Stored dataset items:
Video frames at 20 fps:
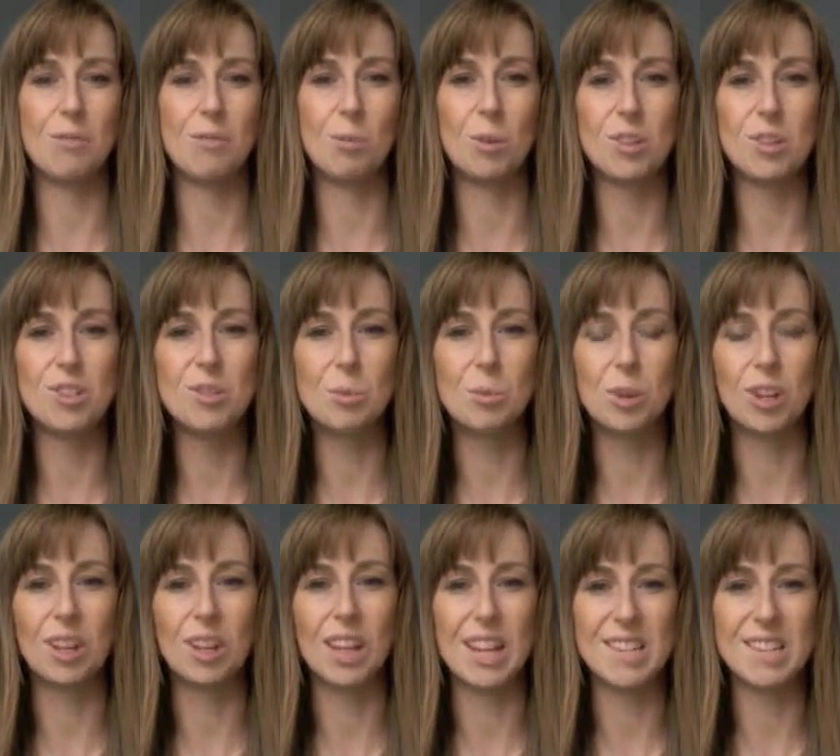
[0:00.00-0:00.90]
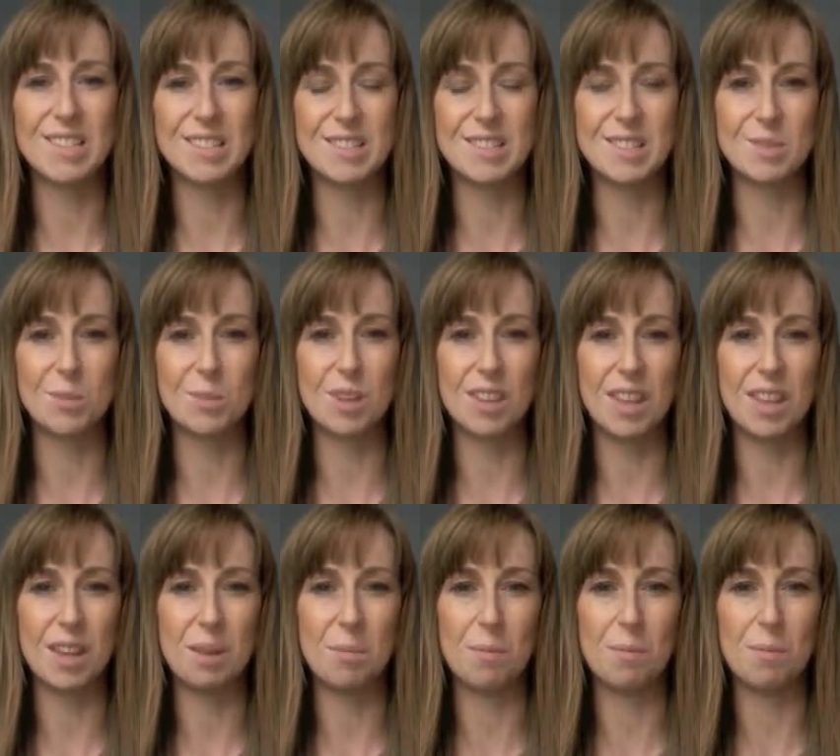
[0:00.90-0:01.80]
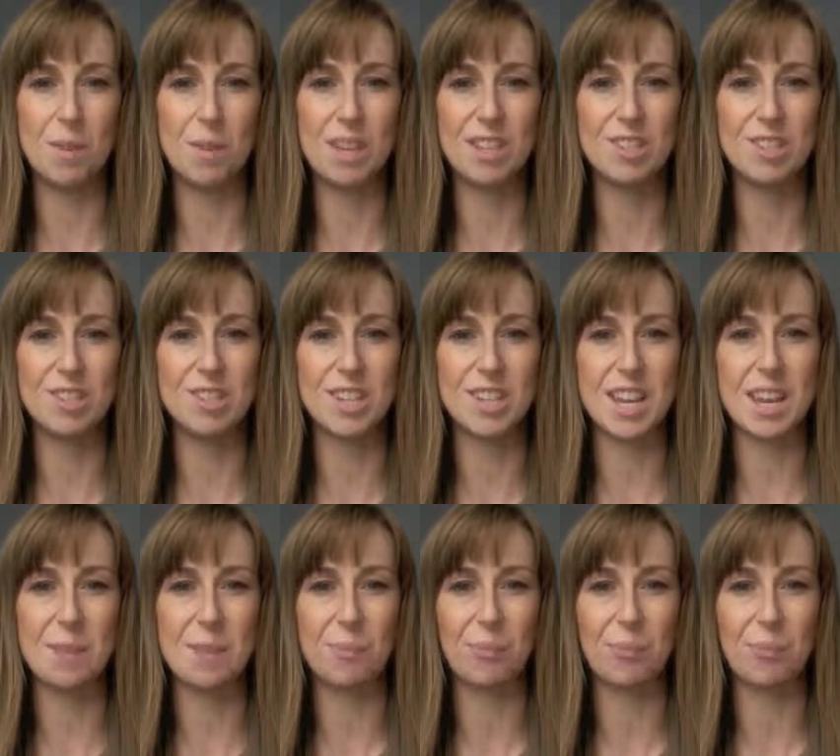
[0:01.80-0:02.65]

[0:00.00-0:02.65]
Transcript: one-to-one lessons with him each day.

WHAT THE EXERCISE ASKS: No pictures belong in the copy. Repeat the entries exactly.

EXPECTED ANSWER:
Video frames at 20 fps:
[0:00.00-0:00.90]
[0:00.90-0:01.80]
[0:01.80-0:02.65]

[0:00.00-0:02.65]
Transcript: one-to-one lessons with him each day.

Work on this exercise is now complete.